This project uses a classic machine learning approach to detect the sign language from the hand gestures by using the webcamera. The goal is to build a system that can remove the communication gap for the people with hearing and speech difficulties.
- Real-time gesture detection using a webcam.
- Detects custom hand gestures (trained on your own dataset).
- Displays the recognized gesture.
- Uses MediaPipe for accurate hand tracking.
- Built with TensorFlow for Machine Learning predictions.
This project uses my own dataset of hand gestures. I collected the hand gestures(1385 images of total 5 categories) using my web camera and trained them using google teachable machine.
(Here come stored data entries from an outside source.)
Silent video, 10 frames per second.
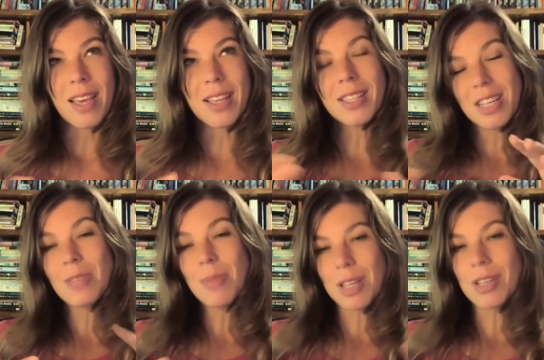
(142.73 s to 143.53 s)
It's going
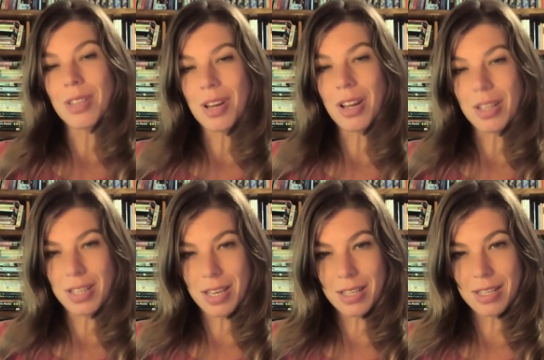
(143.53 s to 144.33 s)
to depend on the
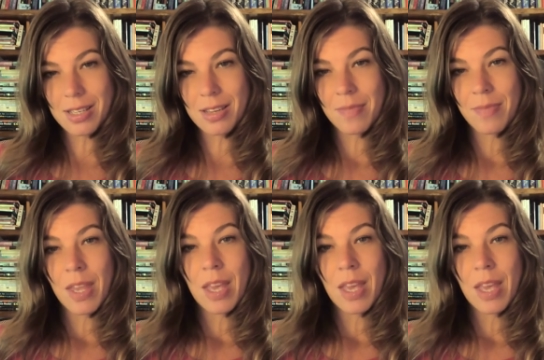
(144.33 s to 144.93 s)
context.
After that i exported them as keras model and use them.
- Source: Dataset Google Drive
- File:
keras_model.h5
Library / Tool | Version |
---|---|
Python | 3.11.7 |
TensorFlow | 2.12.1 |
MediaPipe | 0.10.18 |
OpenCV-Python | 4.10.0.84 |
NumPy | latest |
CVZone | latest |
- Clone the repository:
git clone https://github.com/Pranto-Bapary/Sign-Language-Detection.git
cd sign-language-detection
- Create a virtual environment:
python -m venv venv
- Activate the virtual environment:
# Windows
venv\Scripts\activate
# macOS/Linux
source venv/bin/activate
- Upgrade pip:
pip install --upgrade pip
- Install required packages:
pip install tensorflow==2.12.1 mediapipe==0.10.18 opencv-python==4.10.0.84 numpy cvzone
The project follows a real-time machine learning pipeline for sign language detection:
-
Data Collection & Model Preparation:
- The TensorFlow model is trained on custom hand gesture images collected specifically for this project.
- Each gesture (e.g., "Thank You", "Hello") has multiple images for better generalization.
-
Webcam Input & Hand Detection:
- The application accesses the webcam using OpenCV.
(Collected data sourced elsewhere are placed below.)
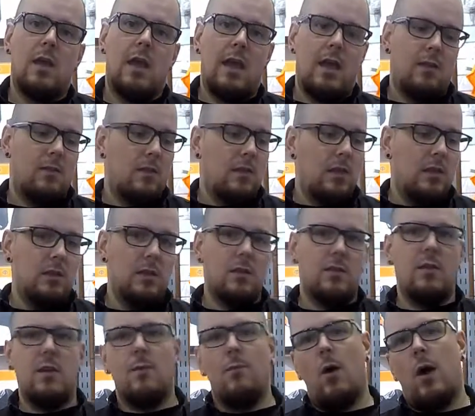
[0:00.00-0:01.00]
and the
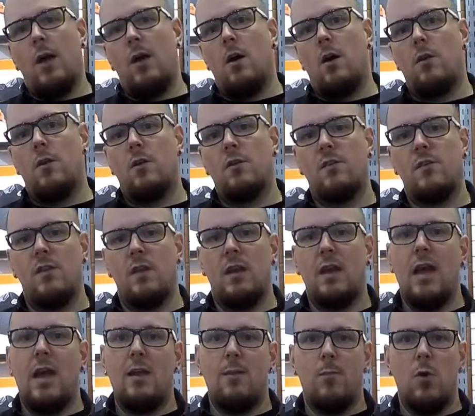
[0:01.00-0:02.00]
lithium ion are
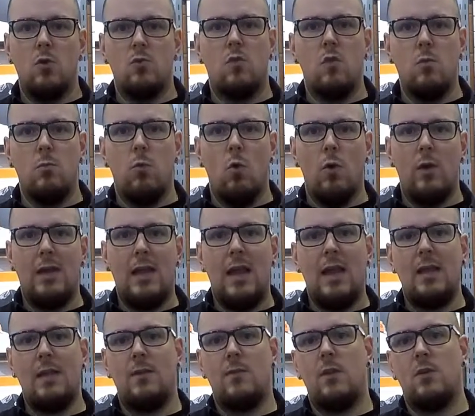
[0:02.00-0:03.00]
sitting at about
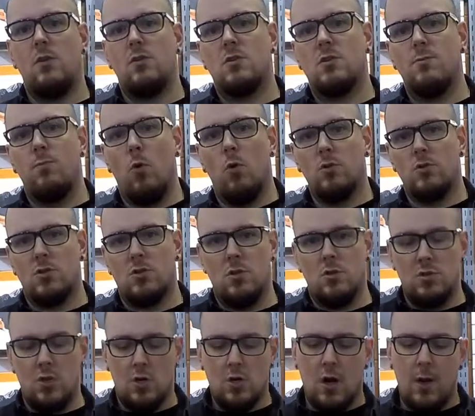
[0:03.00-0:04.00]
2.8 and then your
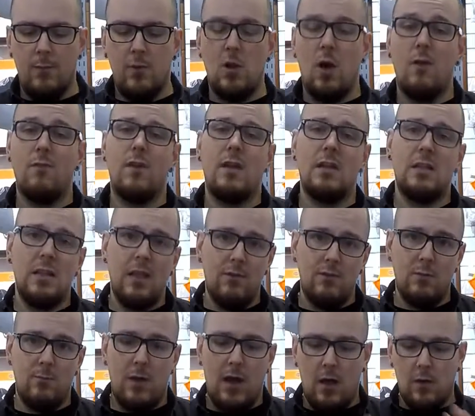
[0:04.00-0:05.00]
Sportsters are coming off at
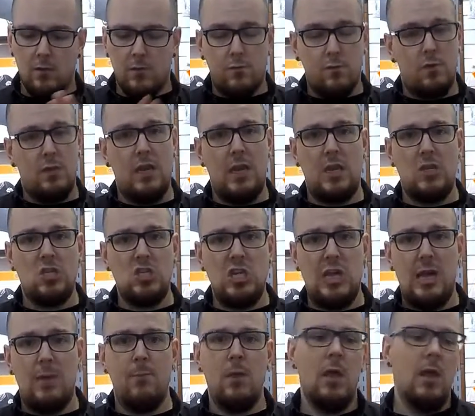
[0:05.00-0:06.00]
11 pounds for the
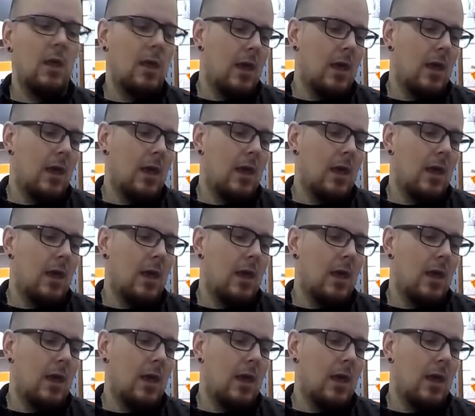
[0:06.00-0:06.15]
AGM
- MediaPipe's Hand Tracking module detects and tracks hand landmarks in real-time.
-
Feature Extraction & Preprocessing:
- Hand landmarks are extracted as keypoints (x, y coordinates).
- Keypoints are normalized and reshaped to match the TensorFlow model input format.
-
Gesture Prediction:
- Pre-processed features are fed into the TensorFlow model.
- The model predicts the gesture and outputs a confidence percentage for each gesture.
-
Output Display:
- The predicted gesture is displayed on the screen along with the confidence score (e.g., "Thank You – 92%").
- Real-time feedback allows users to see gestures detected live as they perform them.
-
Optional Enhancements:
- Detect multiple gestures in sequence.
- Apply thresholds to filter low-confidence predictions.
- Activate your virtual environment.
- Run the test Python script:
python test.py
- Perform hand gestures in front of the webcam.
- The predicted gesture and confidence will be displayed in real-time.